Schluß mit dem Gejammer. Alle zwei Jahre wieder - rechtzeitig zu den Hochschülerschaftswahlen - dürfen sich die gegenwärtigen Studenten von der Generation davor und der davor und vor allem von der davor anhören, wie unpolitisch sie nicht geworden sind. Da winseln alt gewordene 68er und solche, die es gern gewesen wären, wie großartig, spontan, interessant und unglaublich politisch sie einst nicht gewesen seien. Damals, ja damals, als die Amerikaner in Vietnam einmarschierten und es noch etwas zu bewegen galt. Und gestandene Konservative monieren, mit der postmodernen Beliebigkeit wäre den Studenten der Sinn für Werte abhanden gekommen. Gut, 46 Prozent der angehenden Akademiker wünschen sich mehr Service von der Österreichischen Hochschülerschaft und nur acht Prozent mehr Politik.

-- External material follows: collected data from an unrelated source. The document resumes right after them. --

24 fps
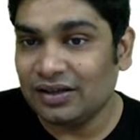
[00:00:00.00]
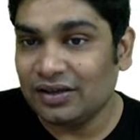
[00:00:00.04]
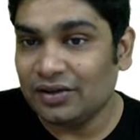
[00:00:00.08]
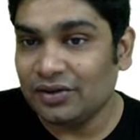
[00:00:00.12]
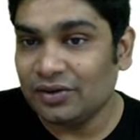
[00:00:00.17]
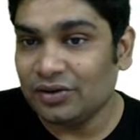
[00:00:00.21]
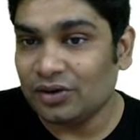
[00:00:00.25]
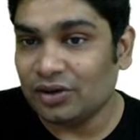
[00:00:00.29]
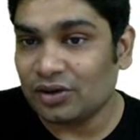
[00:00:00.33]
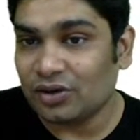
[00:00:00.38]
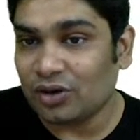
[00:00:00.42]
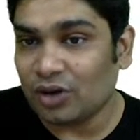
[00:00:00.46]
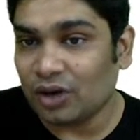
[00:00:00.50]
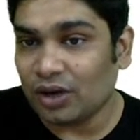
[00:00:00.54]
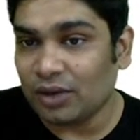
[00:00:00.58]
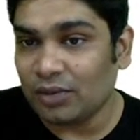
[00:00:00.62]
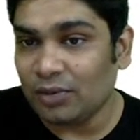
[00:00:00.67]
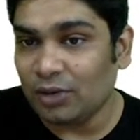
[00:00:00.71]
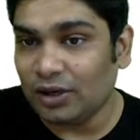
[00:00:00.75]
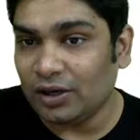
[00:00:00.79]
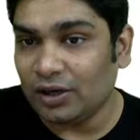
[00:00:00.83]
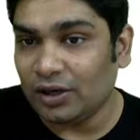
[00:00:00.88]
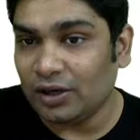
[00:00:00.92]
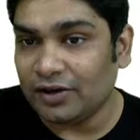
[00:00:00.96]
you're talking
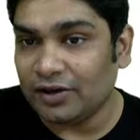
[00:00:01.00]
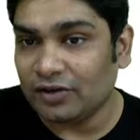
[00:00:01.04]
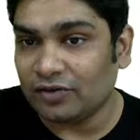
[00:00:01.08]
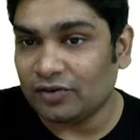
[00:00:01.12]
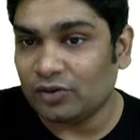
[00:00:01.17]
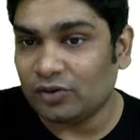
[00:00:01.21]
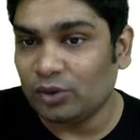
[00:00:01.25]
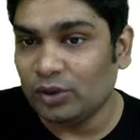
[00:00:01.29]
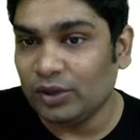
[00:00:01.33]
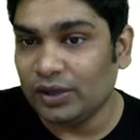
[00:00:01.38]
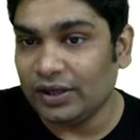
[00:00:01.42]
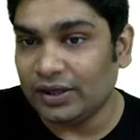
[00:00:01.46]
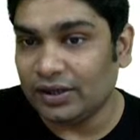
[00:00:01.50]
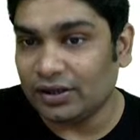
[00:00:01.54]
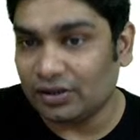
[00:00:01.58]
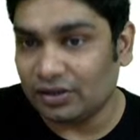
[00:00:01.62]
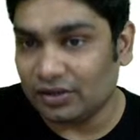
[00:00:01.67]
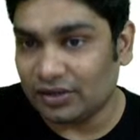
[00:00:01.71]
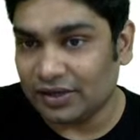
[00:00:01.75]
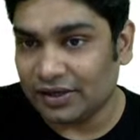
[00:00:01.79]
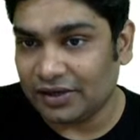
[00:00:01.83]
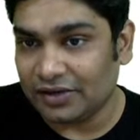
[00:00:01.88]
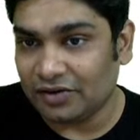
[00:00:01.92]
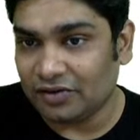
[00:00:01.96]
about rate of cooling.
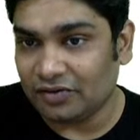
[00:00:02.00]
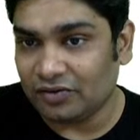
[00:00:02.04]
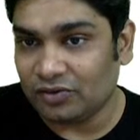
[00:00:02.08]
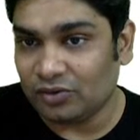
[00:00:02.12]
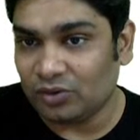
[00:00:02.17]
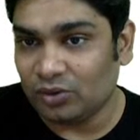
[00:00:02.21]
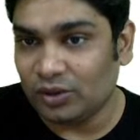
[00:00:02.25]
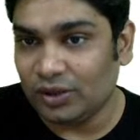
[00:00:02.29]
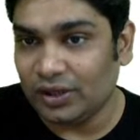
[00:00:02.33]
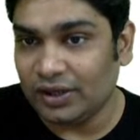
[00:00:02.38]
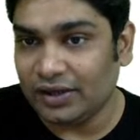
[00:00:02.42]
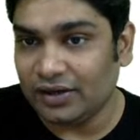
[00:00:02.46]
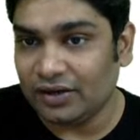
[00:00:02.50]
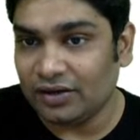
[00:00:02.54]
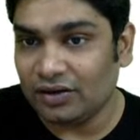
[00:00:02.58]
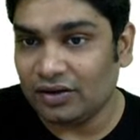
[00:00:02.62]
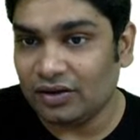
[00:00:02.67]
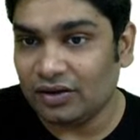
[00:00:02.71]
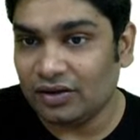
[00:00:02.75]
Rate of cooling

Kein Wunder. Müssen sich doch dieselben Studenten von denselben Generationen von Studenten davor und von denen davor usw. sagen lassen, daß es auf Leistung und Notenschnitt ankomme, auf die Wahl des richtigen Studiums, daß allein der Abschluß irgendeines Studiums - womit in der Regel alles gemeint ist, was nicht innerhalb des geografischen Dreiecks von WU, TU und BOKU liegt, nicht mehr genüge. Wozu Studentenpolitik, wenn ohnedies nur der Abschluß zählt? Auch der Rückzug aus der Politik ist Protest. P. V.